# The problem
Each line of the data below that includes the string "video" must be copied.

# Input for this task
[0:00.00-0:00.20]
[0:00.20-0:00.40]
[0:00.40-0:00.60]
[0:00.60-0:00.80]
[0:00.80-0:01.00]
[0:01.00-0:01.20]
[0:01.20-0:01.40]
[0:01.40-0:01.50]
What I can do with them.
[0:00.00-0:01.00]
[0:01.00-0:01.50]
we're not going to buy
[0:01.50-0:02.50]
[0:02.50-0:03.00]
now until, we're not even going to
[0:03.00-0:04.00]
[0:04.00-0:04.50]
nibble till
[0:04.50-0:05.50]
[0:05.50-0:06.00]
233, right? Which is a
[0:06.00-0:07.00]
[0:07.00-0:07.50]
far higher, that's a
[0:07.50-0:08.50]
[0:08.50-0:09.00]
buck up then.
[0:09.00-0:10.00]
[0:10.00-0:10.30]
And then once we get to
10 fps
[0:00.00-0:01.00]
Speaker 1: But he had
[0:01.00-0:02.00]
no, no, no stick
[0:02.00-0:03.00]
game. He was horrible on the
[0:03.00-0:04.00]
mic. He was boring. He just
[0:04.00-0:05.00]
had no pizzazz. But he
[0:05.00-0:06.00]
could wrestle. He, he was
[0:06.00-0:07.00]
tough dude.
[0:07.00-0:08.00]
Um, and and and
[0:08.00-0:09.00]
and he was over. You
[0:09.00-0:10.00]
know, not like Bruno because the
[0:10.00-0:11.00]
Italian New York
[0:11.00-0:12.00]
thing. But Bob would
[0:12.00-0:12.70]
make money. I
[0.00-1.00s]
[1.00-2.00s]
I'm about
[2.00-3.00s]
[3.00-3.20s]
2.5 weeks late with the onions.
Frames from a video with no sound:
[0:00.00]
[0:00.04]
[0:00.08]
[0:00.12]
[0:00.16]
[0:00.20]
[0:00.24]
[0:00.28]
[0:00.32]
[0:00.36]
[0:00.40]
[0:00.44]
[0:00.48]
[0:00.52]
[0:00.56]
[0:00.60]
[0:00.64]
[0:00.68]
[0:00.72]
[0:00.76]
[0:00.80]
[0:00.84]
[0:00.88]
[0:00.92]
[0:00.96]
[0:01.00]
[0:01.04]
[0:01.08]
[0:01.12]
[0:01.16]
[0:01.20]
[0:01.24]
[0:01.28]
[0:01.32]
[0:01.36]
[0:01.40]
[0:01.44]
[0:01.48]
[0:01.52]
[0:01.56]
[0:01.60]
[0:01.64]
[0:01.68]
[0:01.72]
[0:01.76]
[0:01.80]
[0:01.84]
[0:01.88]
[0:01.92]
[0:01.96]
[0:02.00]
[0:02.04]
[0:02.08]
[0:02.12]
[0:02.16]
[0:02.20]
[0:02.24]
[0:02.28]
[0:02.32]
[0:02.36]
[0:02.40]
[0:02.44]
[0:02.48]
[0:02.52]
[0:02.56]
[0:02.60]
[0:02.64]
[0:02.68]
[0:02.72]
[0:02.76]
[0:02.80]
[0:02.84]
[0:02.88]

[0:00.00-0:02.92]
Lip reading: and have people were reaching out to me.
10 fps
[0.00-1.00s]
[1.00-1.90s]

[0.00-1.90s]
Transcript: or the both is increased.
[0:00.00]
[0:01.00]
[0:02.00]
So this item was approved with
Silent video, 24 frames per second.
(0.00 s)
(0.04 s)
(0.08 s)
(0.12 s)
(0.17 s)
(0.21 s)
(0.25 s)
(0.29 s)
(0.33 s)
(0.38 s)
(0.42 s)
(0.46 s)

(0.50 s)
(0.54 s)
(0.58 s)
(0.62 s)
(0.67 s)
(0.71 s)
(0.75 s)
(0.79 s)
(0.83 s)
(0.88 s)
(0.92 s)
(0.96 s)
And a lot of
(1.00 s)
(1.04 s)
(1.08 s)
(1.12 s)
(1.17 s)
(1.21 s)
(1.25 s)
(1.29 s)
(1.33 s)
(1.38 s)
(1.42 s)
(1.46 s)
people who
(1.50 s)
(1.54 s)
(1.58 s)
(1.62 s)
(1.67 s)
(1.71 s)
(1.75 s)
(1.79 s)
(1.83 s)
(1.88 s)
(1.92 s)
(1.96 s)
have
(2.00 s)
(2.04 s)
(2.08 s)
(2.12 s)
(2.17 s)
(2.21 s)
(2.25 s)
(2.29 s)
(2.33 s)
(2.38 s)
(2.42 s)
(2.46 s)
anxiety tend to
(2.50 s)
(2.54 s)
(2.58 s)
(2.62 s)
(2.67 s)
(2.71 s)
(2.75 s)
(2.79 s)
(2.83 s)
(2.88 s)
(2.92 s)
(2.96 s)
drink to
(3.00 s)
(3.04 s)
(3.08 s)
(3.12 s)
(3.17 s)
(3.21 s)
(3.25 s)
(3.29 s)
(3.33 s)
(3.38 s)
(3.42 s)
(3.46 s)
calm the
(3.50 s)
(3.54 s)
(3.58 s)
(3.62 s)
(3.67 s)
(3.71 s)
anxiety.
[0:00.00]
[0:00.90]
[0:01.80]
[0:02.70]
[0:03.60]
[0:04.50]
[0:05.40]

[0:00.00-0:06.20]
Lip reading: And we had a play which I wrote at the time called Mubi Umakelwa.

# Reply to the task
Frames from a video with no sound:
Silent video, 24 frames per second.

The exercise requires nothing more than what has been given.